### ASSIGNED TASK
Would you restate all of the entries verbatim, minus any images?

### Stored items

=====

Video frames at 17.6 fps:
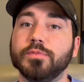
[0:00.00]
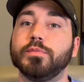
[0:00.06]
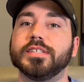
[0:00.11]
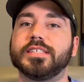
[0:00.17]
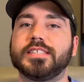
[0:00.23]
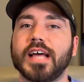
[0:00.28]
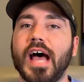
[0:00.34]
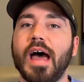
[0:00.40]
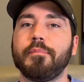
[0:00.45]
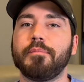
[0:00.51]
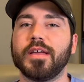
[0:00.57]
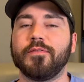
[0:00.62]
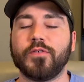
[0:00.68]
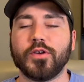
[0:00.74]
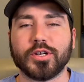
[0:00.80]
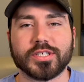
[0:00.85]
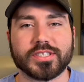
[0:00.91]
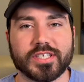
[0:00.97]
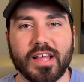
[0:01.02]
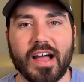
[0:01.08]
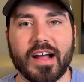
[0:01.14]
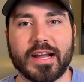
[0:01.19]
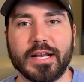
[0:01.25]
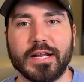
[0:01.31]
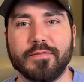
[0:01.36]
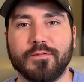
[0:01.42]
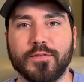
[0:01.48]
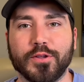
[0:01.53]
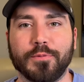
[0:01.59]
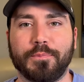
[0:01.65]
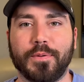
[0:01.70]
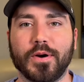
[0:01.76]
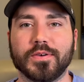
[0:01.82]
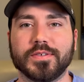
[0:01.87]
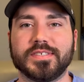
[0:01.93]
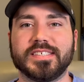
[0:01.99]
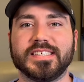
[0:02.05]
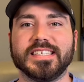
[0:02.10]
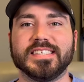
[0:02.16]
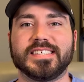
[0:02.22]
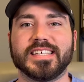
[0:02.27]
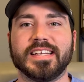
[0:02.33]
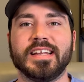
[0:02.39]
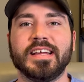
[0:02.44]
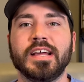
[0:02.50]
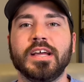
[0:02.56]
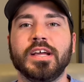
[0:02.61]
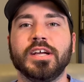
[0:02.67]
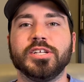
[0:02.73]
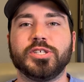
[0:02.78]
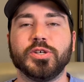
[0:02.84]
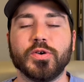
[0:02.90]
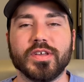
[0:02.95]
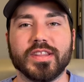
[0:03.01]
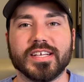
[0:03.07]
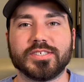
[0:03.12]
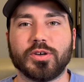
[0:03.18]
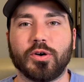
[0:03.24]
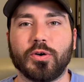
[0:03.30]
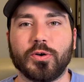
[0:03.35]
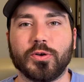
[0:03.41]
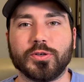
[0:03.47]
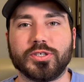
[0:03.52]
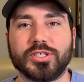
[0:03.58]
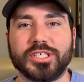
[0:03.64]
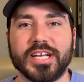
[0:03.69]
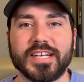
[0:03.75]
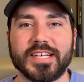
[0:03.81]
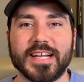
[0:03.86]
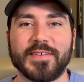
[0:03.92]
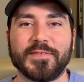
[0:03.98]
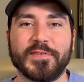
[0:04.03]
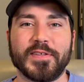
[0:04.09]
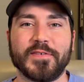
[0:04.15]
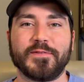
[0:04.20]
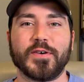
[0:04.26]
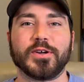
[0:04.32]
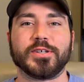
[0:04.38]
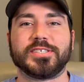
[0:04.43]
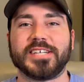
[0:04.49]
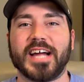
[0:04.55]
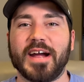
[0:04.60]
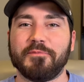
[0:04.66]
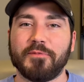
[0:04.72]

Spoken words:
What's up if you're just locking in for the postseason, doing this whole shindig for the first time?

=====

### RESPONSE AREA
Video frames at 17.6 fps:
[0:00.00]
[0:00.06]
[0:00.11]
[0:00.17]
[0:00.23]
[0:00.28]
[0:00.34]
[0:00.40]
[0:00.45]
[0:00.51]
[0:00.57]
[0:00.62]
[0:00.68]
[0:00.74]
[0:00.80]
[0:00.85]
[0:00.91]
[0:00.97]
[0:01.02]
[0:01.08]
[0:01.14]
[0:01.19]
[0:01.25]
[0:01.31]
[0:01.36]
[0:01.42]
[0:01.48]
[0:01.53]
[0:01.59]
[0:01.65]
[0:01.70]
[0:01.76]
[0:01.82]
[0:01.87]
[0:01.93]
[0:01.99]
[0:02.05]
[0:02.10]
[0:02.16]
[0:02.22]
[0:02.27]
[0:02.33]
[0:02.39]
[0:02.44]
[0:02.50]
[0:02.56]
[0:02.61]
[0:02.67]
[0:02.73]
[0:02.78]
[0:02.84]
[0:02.90]
[0:02.95]
[0:03.01]
[0:03.07]
[0:03.12]
[0:03.18]
[0:03.24]
[0:03.30]
[0:03.35]
[0:03.41]
[0:03.47]
[0:03.52]
[0:03.58]
[0:03.64]
[0:03.69]
[0:03.75]
[0:03.81]
[0:03.86]
[0:03.92]
[0:03.98]
[0:04.03]
[0:04.09]
[0:04.15]
[0:04.20]
[0:04.26]
[0:04.32]
[0:04.38]
[0:04.43]
[0:04.49]
[0:04.55]
[0:04.60]
[0:04.66]
[0:04.72]

Spoken words:
What's up if you're just locking in for the postseason, doing this whole shindig for the first time?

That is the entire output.